── The records

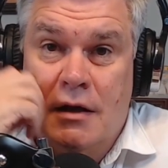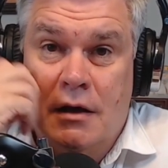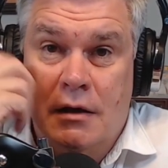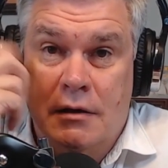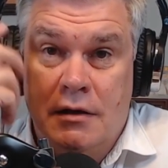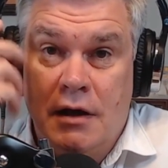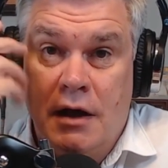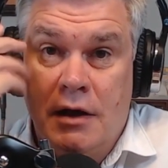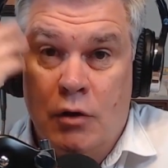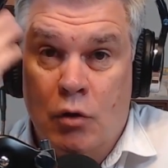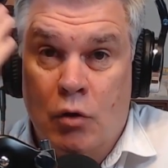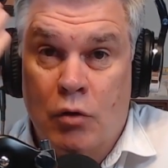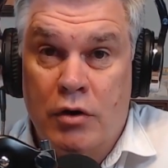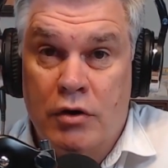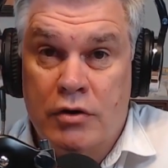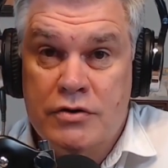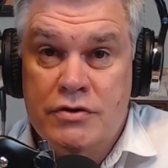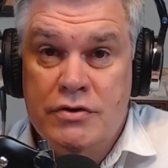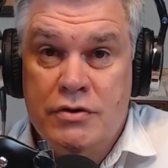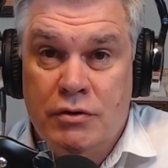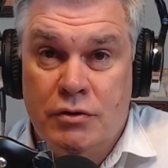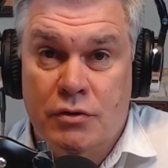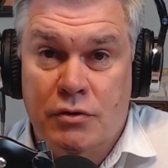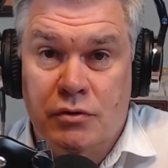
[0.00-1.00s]
in order
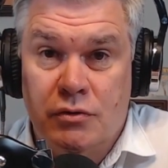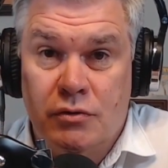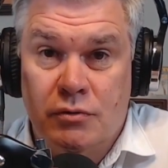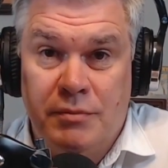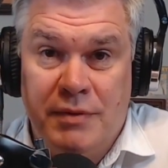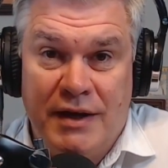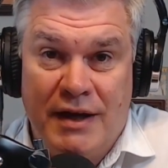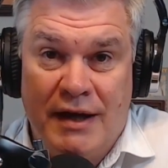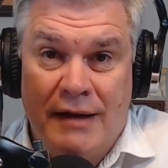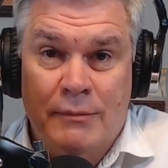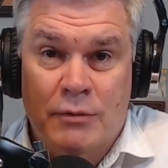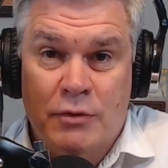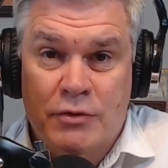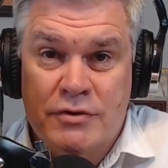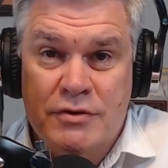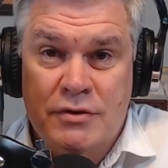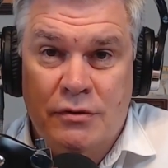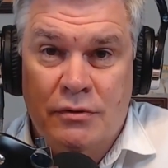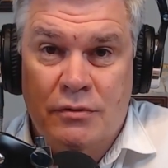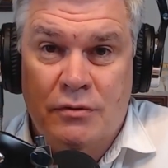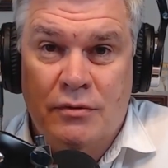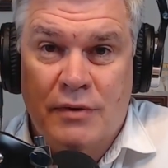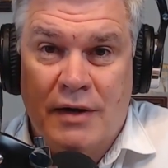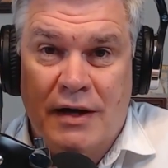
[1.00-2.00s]
to be able
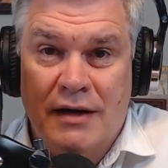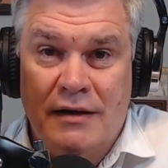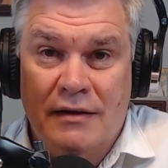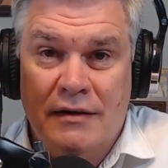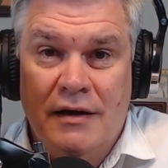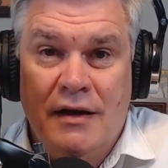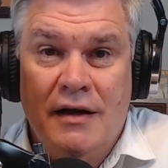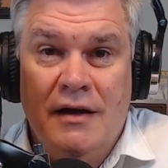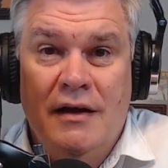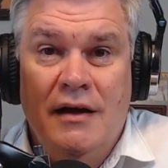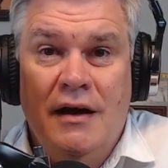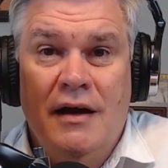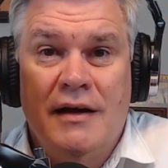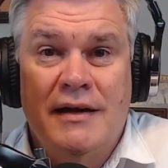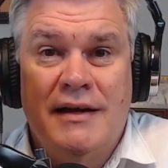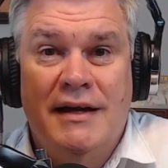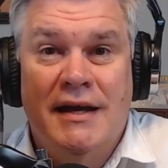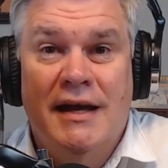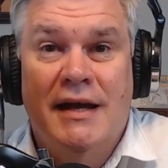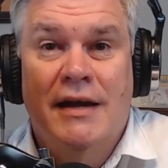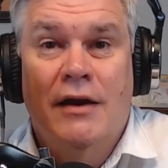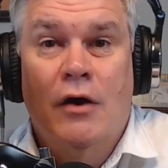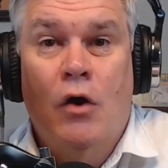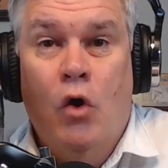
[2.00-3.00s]
to
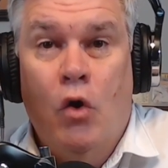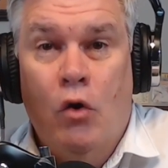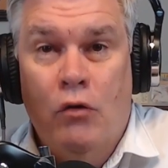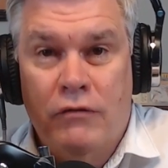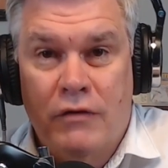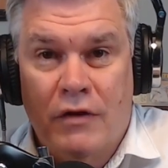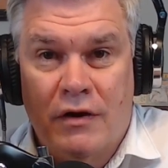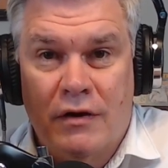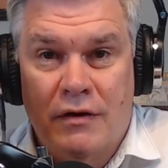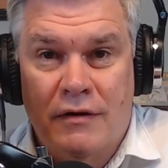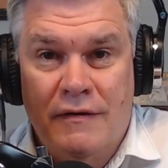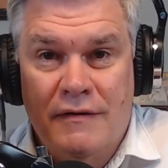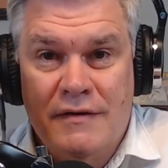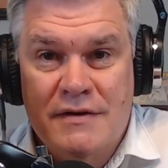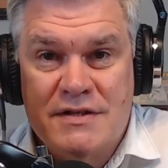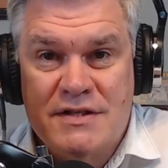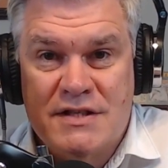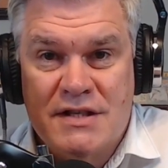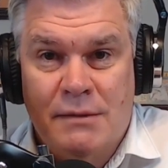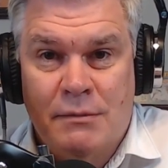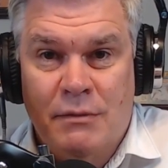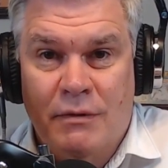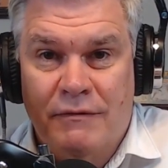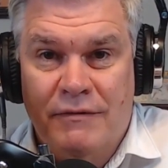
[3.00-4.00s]
get over
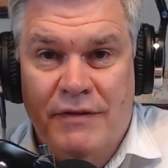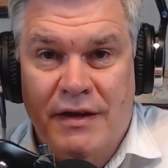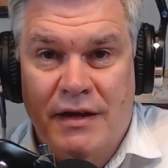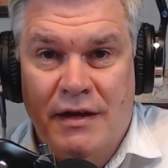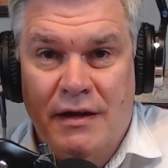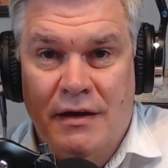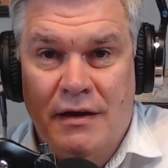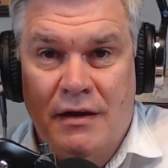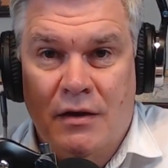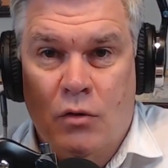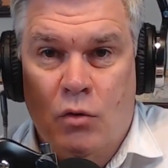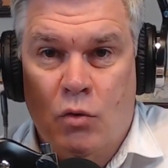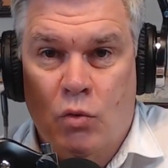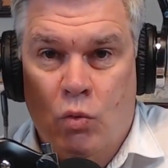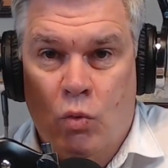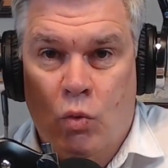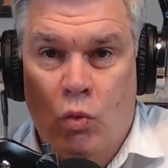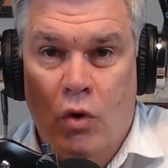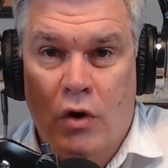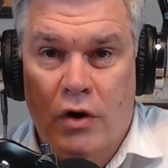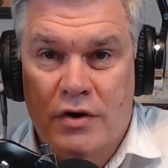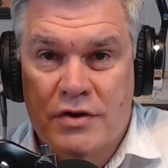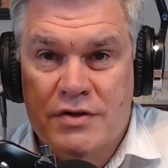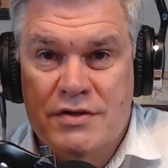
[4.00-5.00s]
some of the
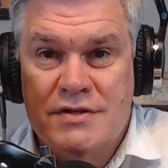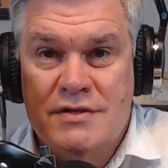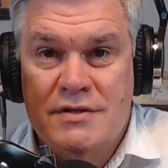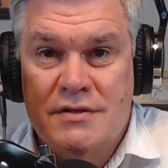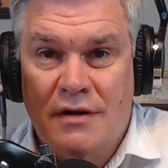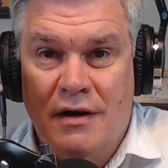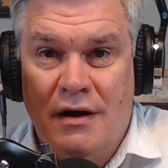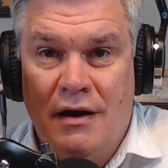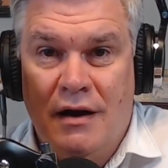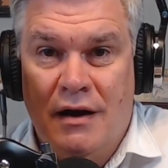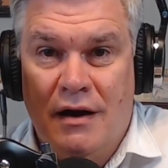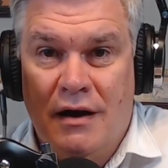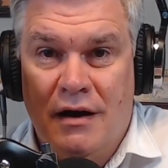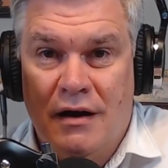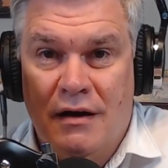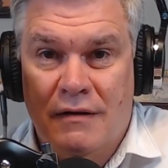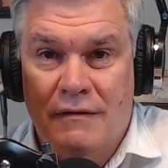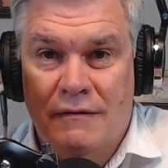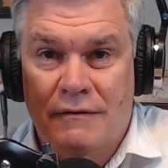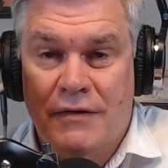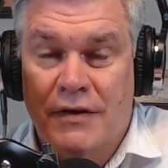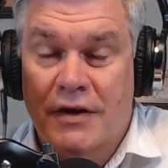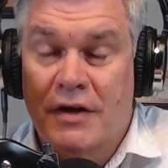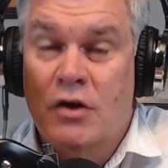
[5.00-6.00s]
worst
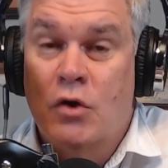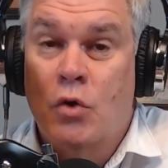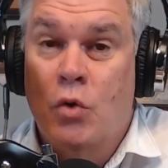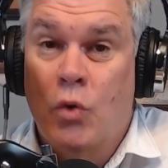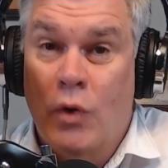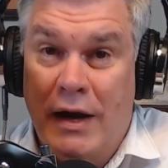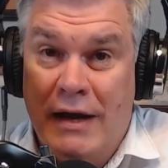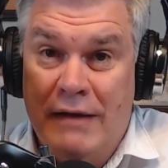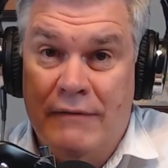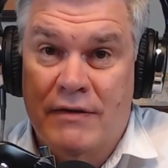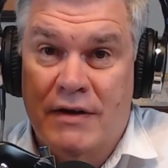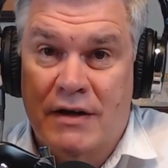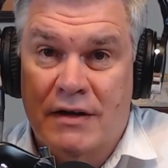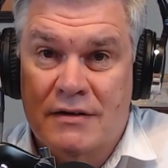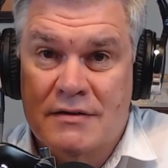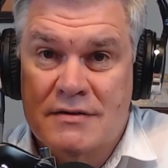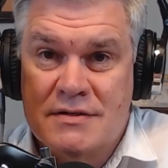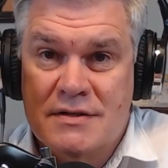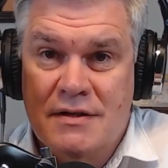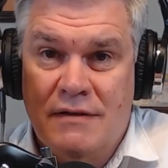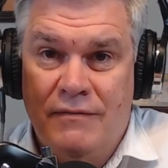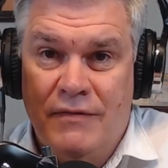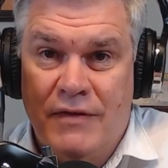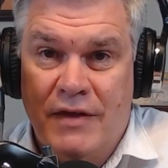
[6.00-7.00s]
of the
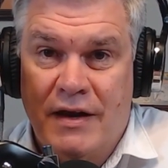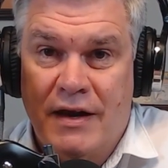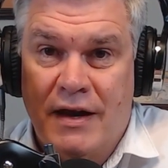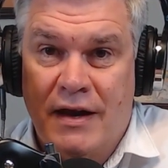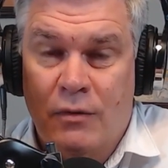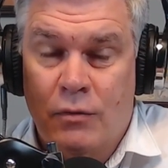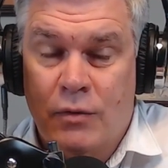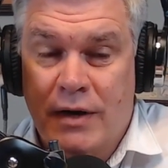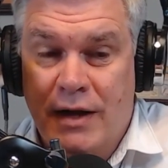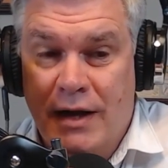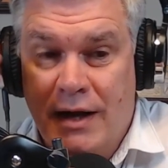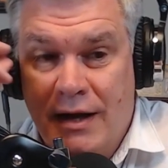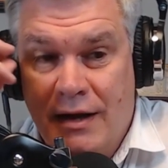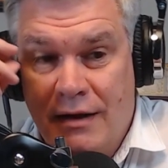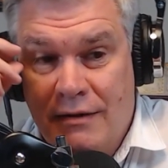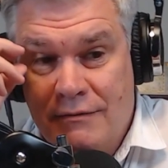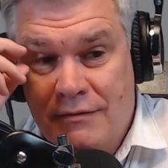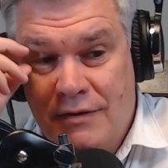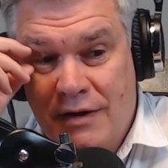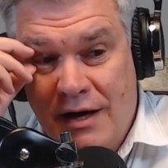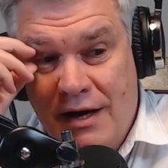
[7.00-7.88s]
cravings that I would have.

────

Your goal: Only the lines from the one containing "[1.00-2.00s]" through the end of the data above are to be output, exactly and without pictures.

Exercise output:
[1.00-2.00s]
to be able
[2.00-3.00s]
to
[3.00-4.00s]
get over
[4.00-5.00s]
some of the
[5.00-6.00s]
worst
[6.00-7.00s]
of the
[7.00-7.88s]
cravings that I would have.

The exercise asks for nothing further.